You’ve seen his black and white portraits all around town, but you may not know this longtime Darien resident. Ben Larrabee—the son of a Quaker minister who was born in the farming community of Rogers Hollow, New York—is soft-spoken, thoughtful and preternaturally peaceful. “I think who I am as a photographer is greatly influenced by being a Quaker,” says Ben. “There’s a certain integrity, a way of thinking about people. I’m a channel. There is a feeling of a person’s energy and I photograph that.”
Larrabee’s photographic philosophy also is informed by his meditation practice. So much so that his wife, Trudie, finally began the practice around the same time she joined him as his assistant in 2003. “When we drive to shoot a family we get centered,” says Ben, who is celebrating his fifteenth year as a portrait photographer. “We say ‘let’s go share the love,’ and that’s what we do. Part of the meditation practice is to share the vision and this is how I do it.”

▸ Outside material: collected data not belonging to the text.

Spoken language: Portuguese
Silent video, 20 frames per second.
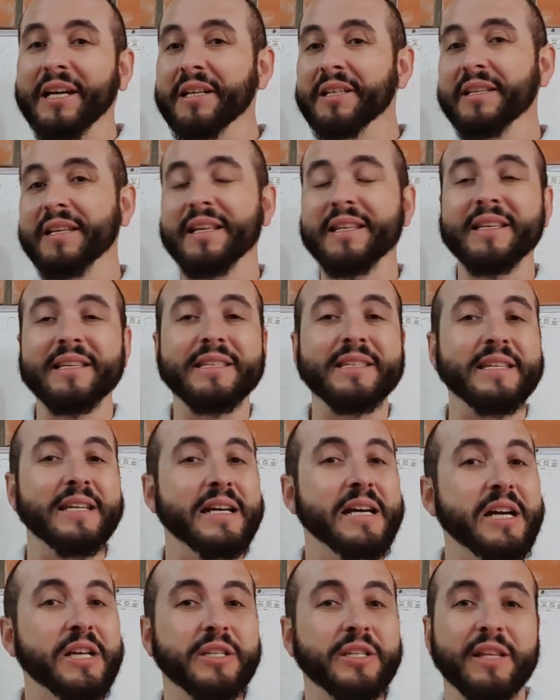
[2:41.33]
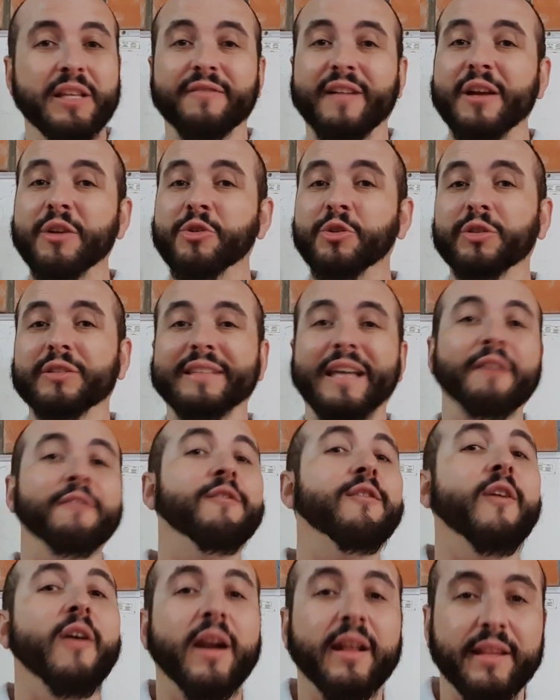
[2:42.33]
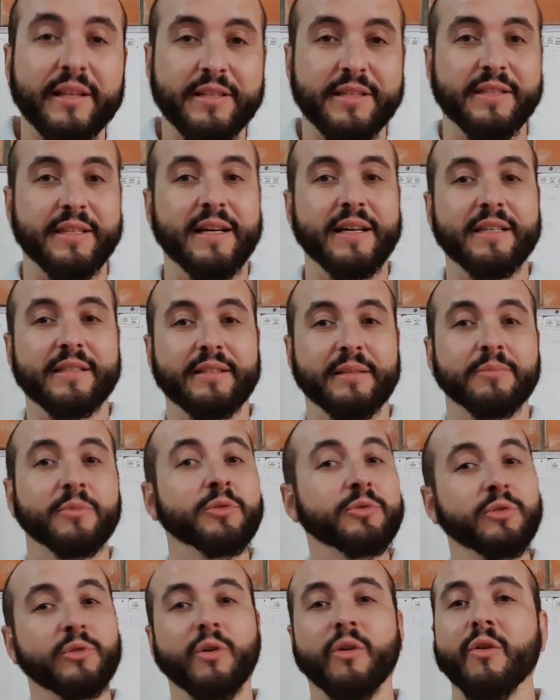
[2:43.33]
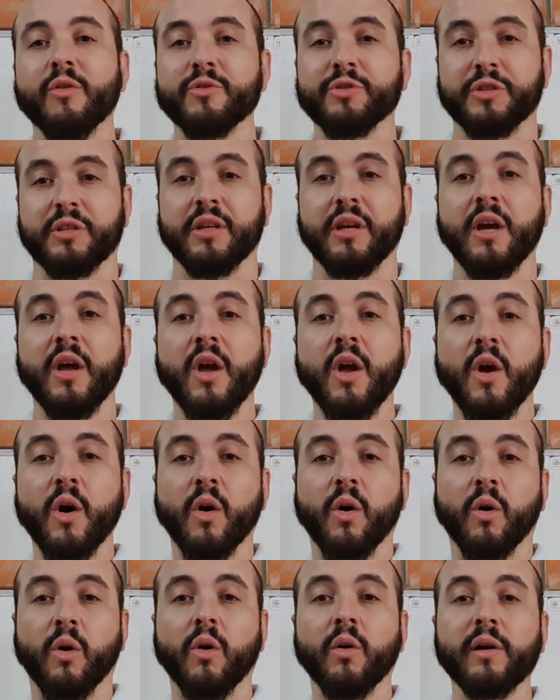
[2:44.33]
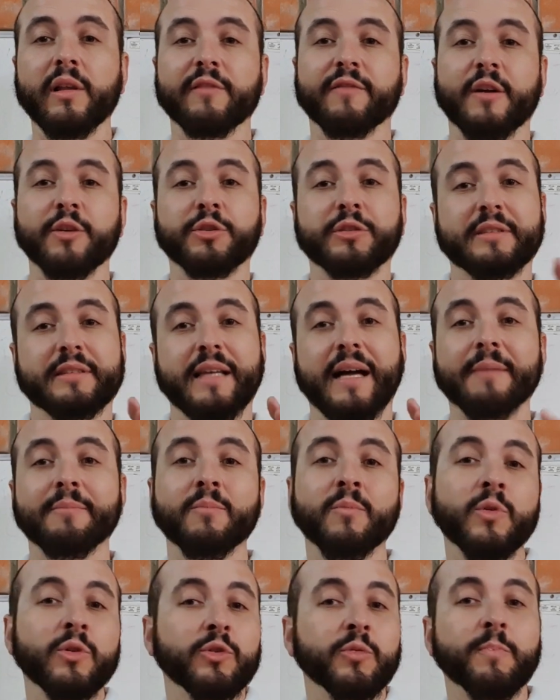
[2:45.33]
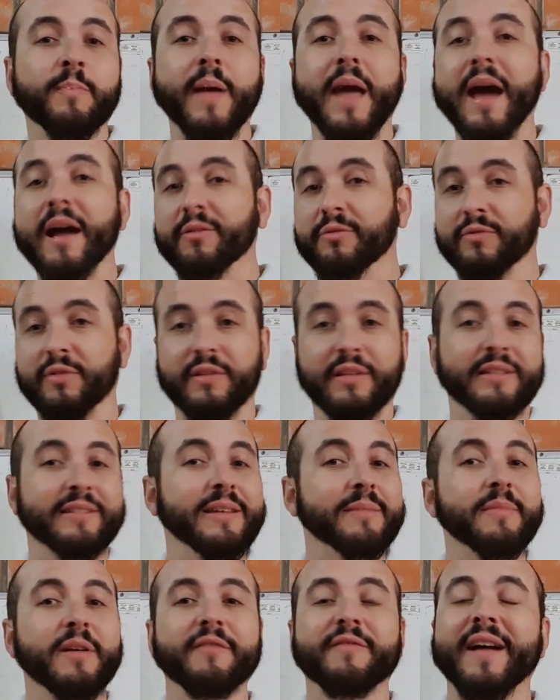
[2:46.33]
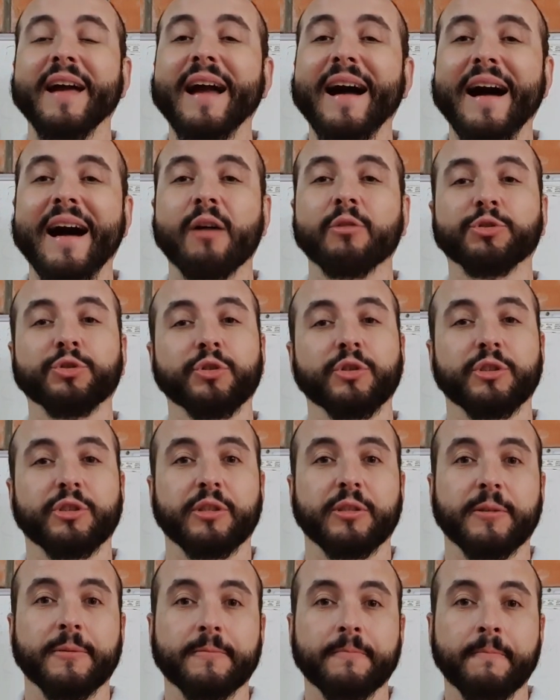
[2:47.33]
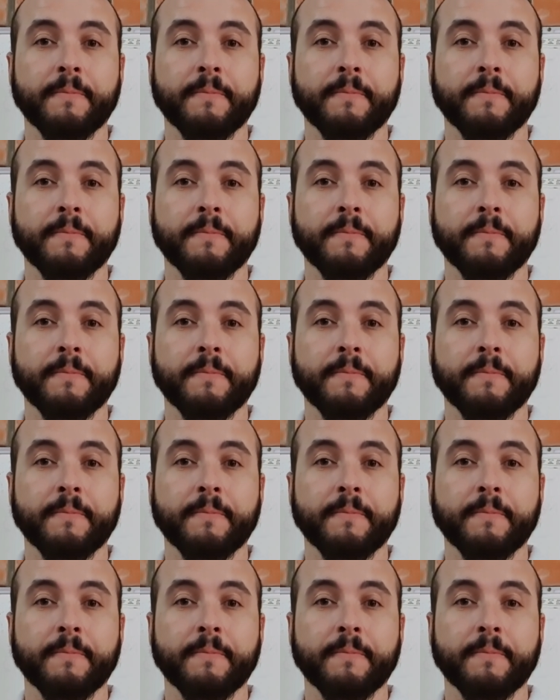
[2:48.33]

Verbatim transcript: iniciante, ele vai chutar fora da distância, muito longe, ou ele vai chutar muito perto e também vai errar o chute.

Trudie, who was born and raised in Darien, has always been deeply involved in Ben’s photography as champion and muse. She’s also the pragmatic member of the well-run Larrabee team. Trudi says a shoot lasts two or three hours. Ben sees the length as more of a feeling. “I know when I’ve got it,” he says, though Trudi will tell him when time is up.

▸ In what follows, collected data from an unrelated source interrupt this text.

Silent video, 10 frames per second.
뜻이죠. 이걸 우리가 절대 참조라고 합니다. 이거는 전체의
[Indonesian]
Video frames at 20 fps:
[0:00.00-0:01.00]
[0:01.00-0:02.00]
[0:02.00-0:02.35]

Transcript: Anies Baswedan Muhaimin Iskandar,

Larrabee photographs up to forty families a year. “I loved that he rang the doorbell with camera in hand,” says Darien’s Katie Stein. “We answered and he was shooting straight away. There was no time for inhibition.” Ben shoots in color and converts the images to black and white. “I see more in black and white,” he says. “Sometimes a photo isn’t really working structurally but the color can hold it together.” In addition, this pro doesn’t use Photoshop, and he won’t crop his images. Says Ben, “That’s just part of my discipline.”